What is needed is a verbatim copy of the data, minus the pictures.

▬▬▬▬▬▬

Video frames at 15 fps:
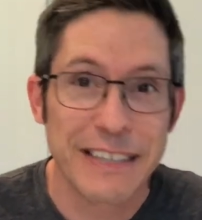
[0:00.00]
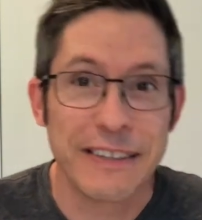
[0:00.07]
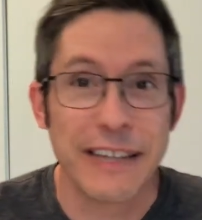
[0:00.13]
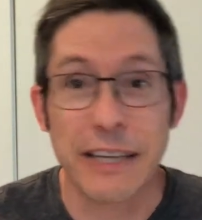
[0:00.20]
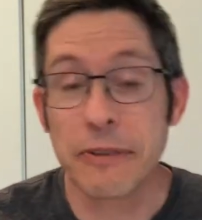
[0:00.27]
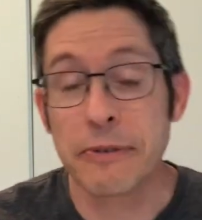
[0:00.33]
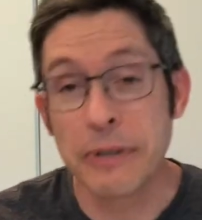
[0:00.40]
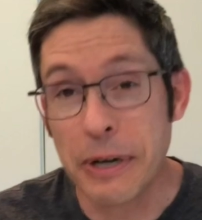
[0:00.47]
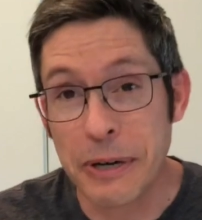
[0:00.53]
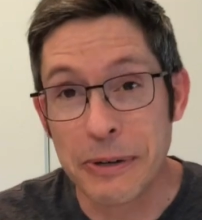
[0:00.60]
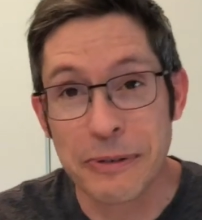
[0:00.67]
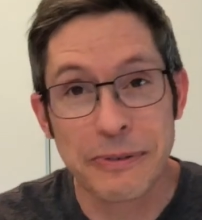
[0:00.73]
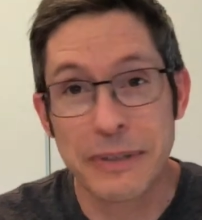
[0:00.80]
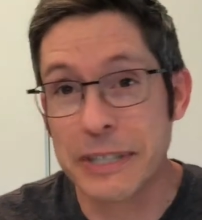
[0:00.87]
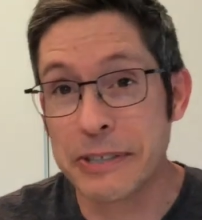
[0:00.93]
They don't
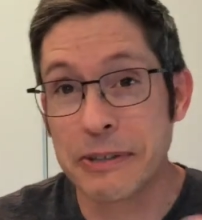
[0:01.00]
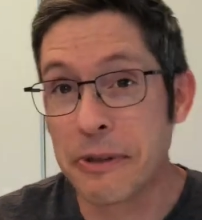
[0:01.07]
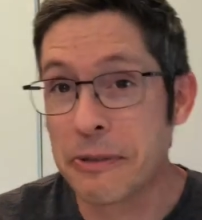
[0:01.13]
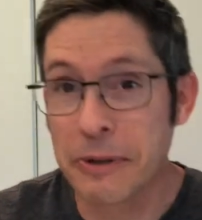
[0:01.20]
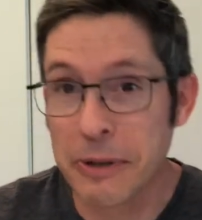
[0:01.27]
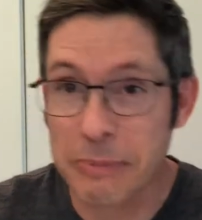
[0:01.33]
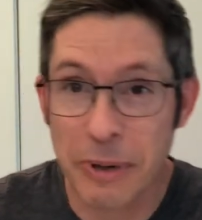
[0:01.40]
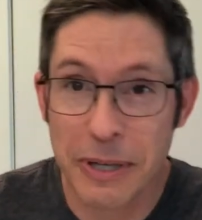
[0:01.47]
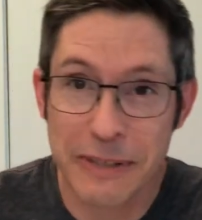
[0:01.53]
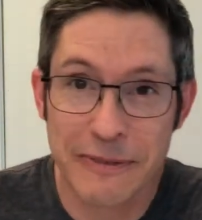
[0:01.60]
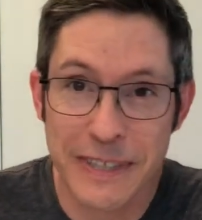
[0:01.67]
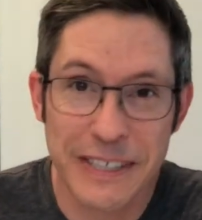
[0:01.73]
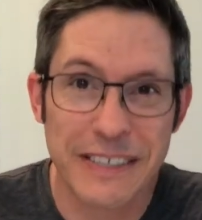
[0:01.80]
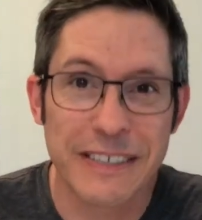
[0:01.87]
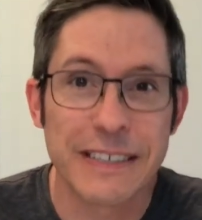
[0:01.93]
know that you're a third-party
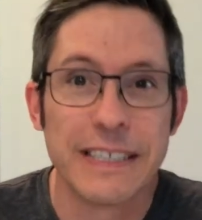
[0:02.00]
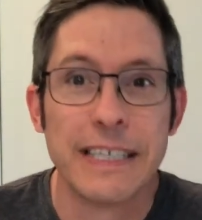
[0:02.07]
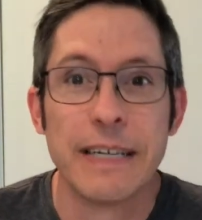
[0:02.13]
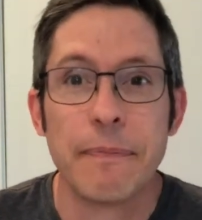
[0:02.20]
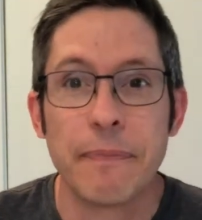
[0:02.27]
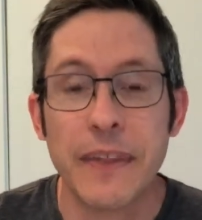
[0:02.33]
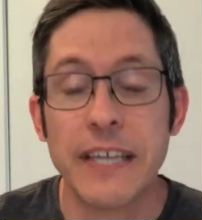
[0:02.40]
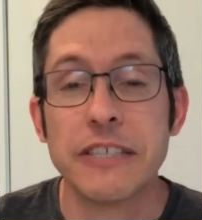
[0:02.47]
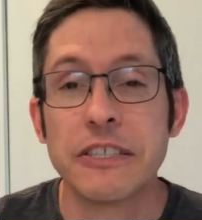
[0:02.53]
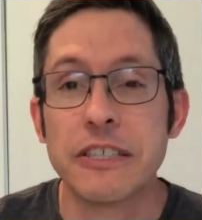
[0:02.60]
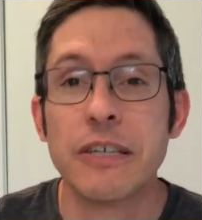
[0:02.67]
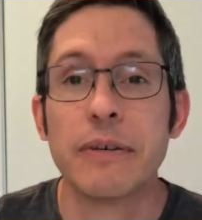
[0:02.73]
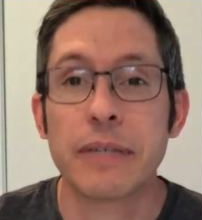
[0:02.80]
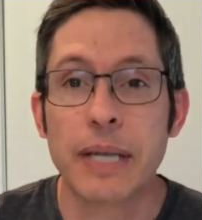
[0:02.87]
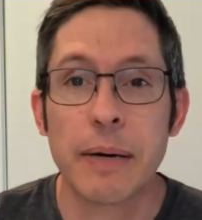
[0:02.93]
vendor. They just
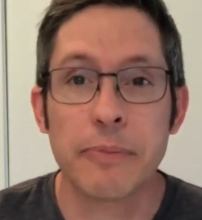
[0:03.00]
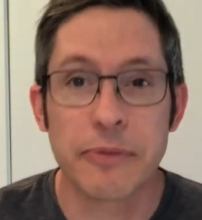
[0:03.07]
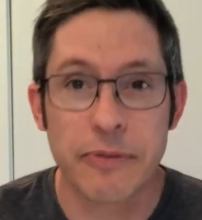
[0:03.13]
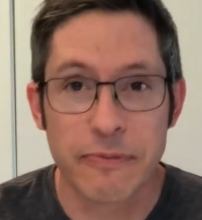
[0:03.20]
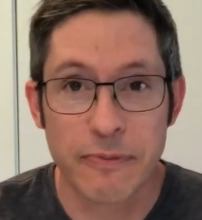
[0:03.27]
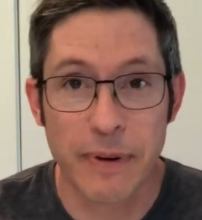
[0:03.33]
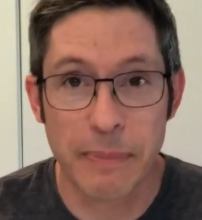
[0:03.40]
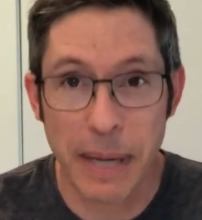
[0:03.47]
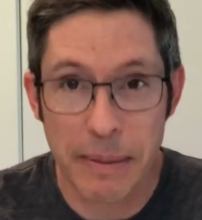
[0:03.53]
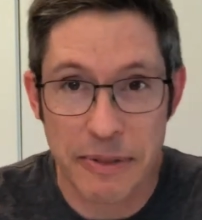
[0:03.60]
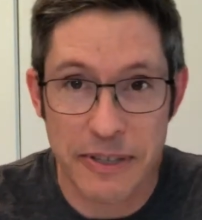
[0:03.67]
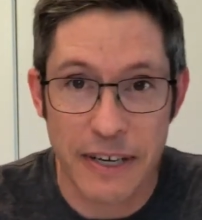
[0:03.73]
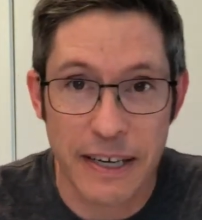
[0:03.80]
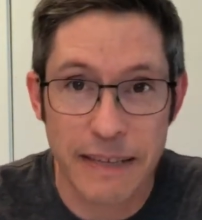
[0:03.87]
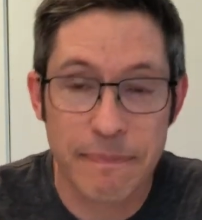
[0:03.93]
know it comes from
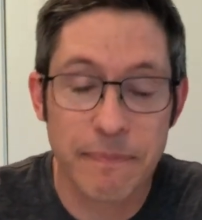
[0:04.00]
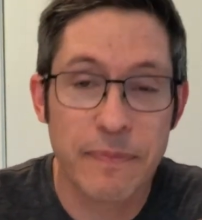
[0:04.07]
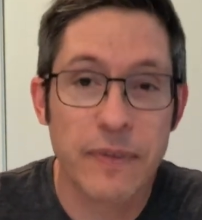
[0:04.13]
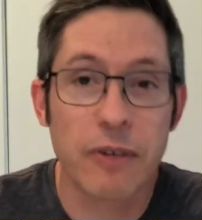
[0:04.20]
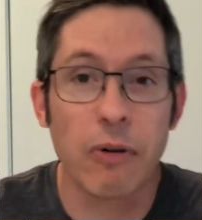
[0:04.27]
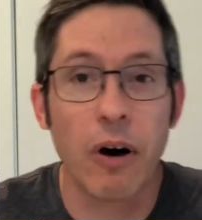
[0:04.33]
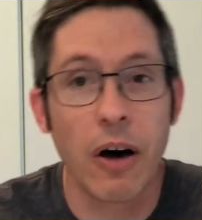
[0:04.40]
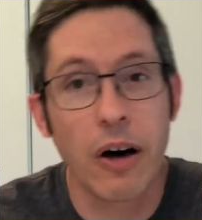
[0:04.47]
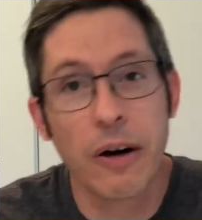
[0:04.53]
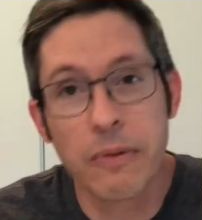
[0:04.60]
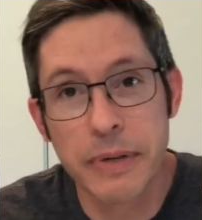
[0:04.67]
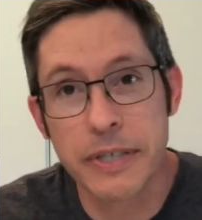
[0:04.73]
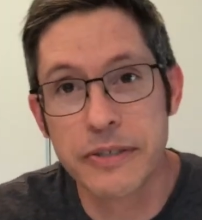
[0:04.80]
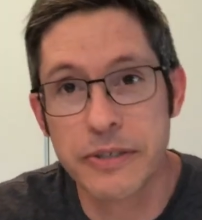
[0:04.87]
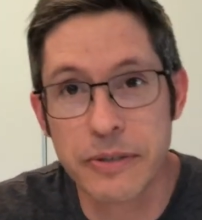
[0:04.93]
Amazon. So
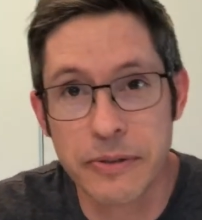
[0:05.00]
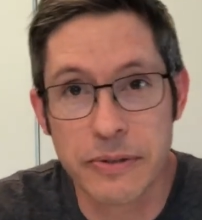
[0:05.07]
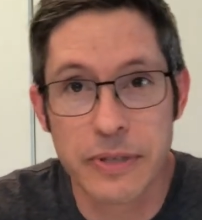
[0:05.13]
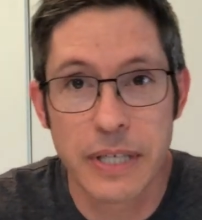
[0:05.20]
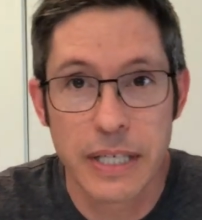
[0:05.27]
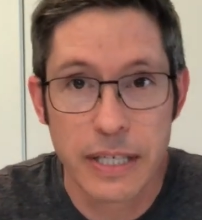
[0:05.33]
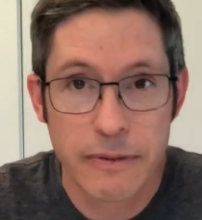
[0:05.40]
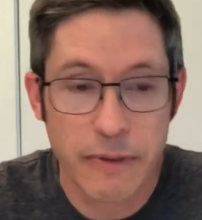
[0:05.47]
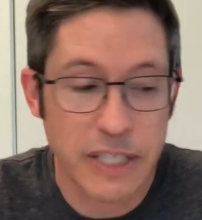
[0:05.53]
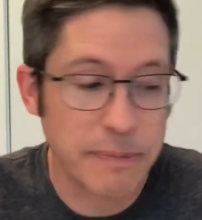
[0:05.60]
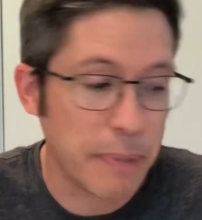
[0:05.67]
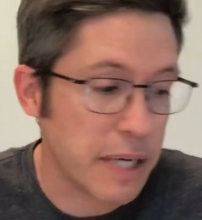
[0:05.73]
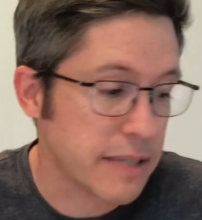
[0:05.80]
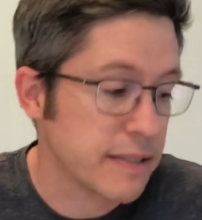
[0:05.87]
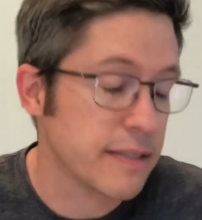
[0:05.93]
always use fresh
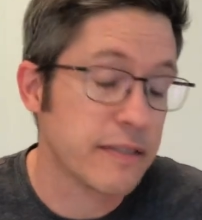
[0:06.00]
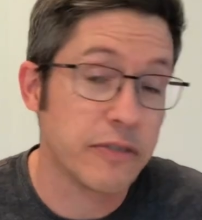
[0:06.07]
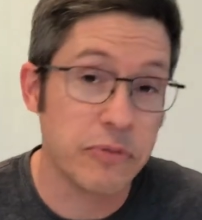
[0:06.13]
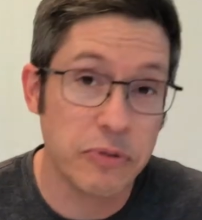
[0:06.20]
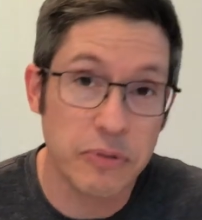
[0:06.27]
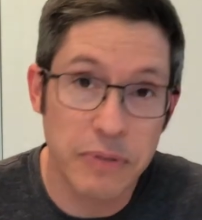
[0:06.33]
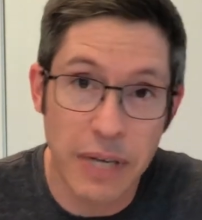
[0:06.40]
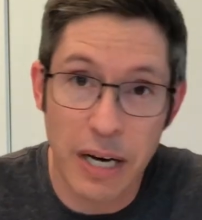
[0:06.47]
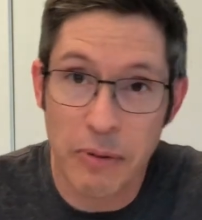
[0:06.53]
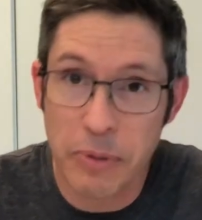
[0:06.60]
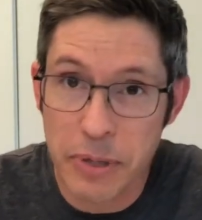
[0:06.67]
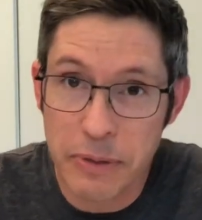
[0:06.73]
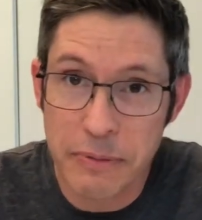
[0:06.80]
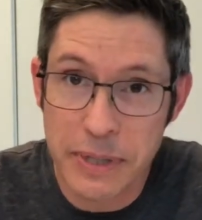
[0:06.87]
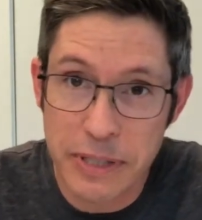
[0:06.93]
boxes. You do not
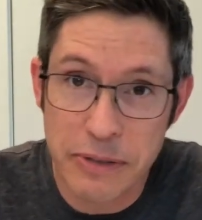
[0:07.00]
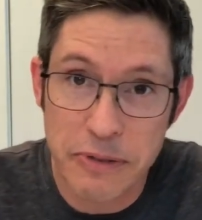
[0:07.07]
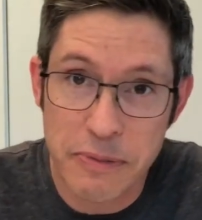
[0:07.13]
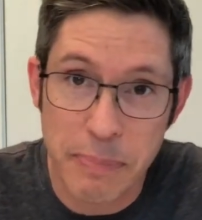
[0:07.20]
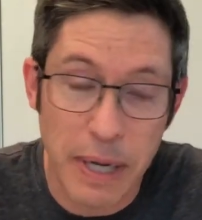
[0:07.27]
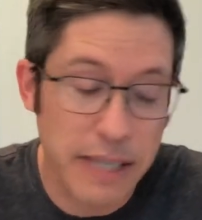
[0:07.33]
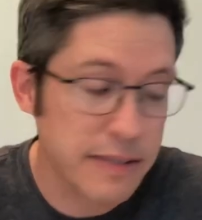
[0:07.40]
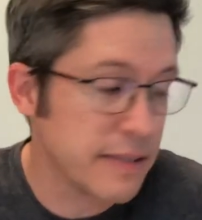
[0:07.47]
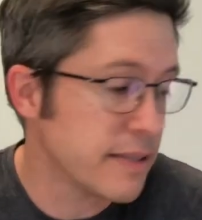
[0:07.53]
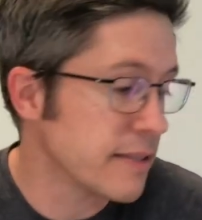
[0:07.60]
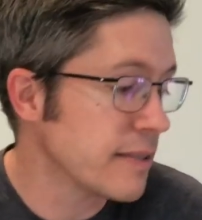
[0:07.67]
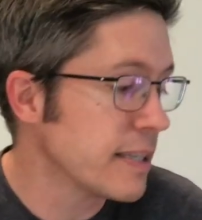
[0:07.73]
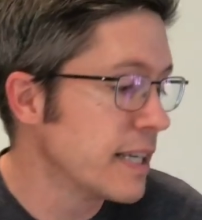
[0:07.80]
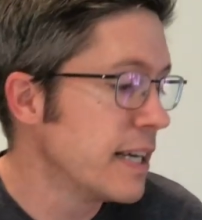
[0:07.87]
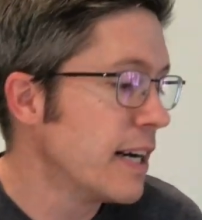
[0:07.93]
want to reuse boxes.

▬▬▬▬▬▬

__Answer section__.
Video frames at 15 fps:
[0:00.00]
[0:00.07]
[0:00.13]
[0:00.20]
[0:00.27]
[0:00.33]
[0:00.40]
[0:00.47]
[0:00.53]
[0:00.60]
[0:00.67]
[0:00.73]
[0:00.80]
[0:00.87]
[0:00.93]
They don't
[0:01.00]
[0:01.07]
[0:01.13]
[0:01.20]
[0:01.27]
[0:01.33]
[0:01.40]
[0:01.47]
[0:01.53]
[0:01.60]
[0:01.67]
[0:01.73]
[0:01.80]
[0:01.87]
[0:01.93]
know that you're a third-party
[0:02.00]
[0:02.07]
[0:02.13]
[0:02.20]
[0:02.27]
[0:02.33]
[0:02.40]
[0:02.47]
[0:02.53]
[0:02.60]
[0:02.67]
[0:02.73]
[0:02.80]
[0:02.87]
[0:02.93]
vendor. They just
[0:03.00]
[0:03.07]
[0:03.13]
[0:03.20]
[0:03.27]
[0:03.33]
[0:03.40]
[0:03.47]
[0:03.53]
[0:03.60]
[0:03.67]
[0:03.73]
[0:03.80]
[0:03.87]
[0:03.93]
know it comes from
[0:04.00]
[0:04.07]
[0:04.13]
[0:04.20]
[0:04.27]
[0:04.33]
[0:04.40]
[0:04.47]
[0:04.53]
[0:04.60]
[0:04.67]
[0:04.73]
[0:04.80]
[0:04.87]
[0:04.93]
Amazon. So
[0:05.00]
[0:05.07]
[0:05.13]
[0:05.20]
[0:05.27]
[0:05.33]
[0:05.40]
[0:05.47]
[0:05.53]
[0:05.60]
[0:05.67]
[0:05.73]
[0:05.80]
[0:05.87]
[0:05.93]
always use fresh
[0:06.00]
[0:06.07]
[0:06.13]
[0:06.20]
[0:06.27]
[0:06.33]
[0:06.40]
[0:06.47]
[0:06.53]
[0:06.60]
[0:06.67]
[0:06.73]
[0:06.80]
[0:06.87]
[0:06.93]
boxes. You do not
[0:07.00]
[0:07.07]
[0:07.13]
[0:07.20]
[0:07.27]
[0:07.33]
[0:07.40]
[0:07.47]
[0:07.53]
[0:07.60]
[0:07.67]
[0:07.73]
[0:07.80]
[0:07.87]
[0:07.93]
want to reuse boxes.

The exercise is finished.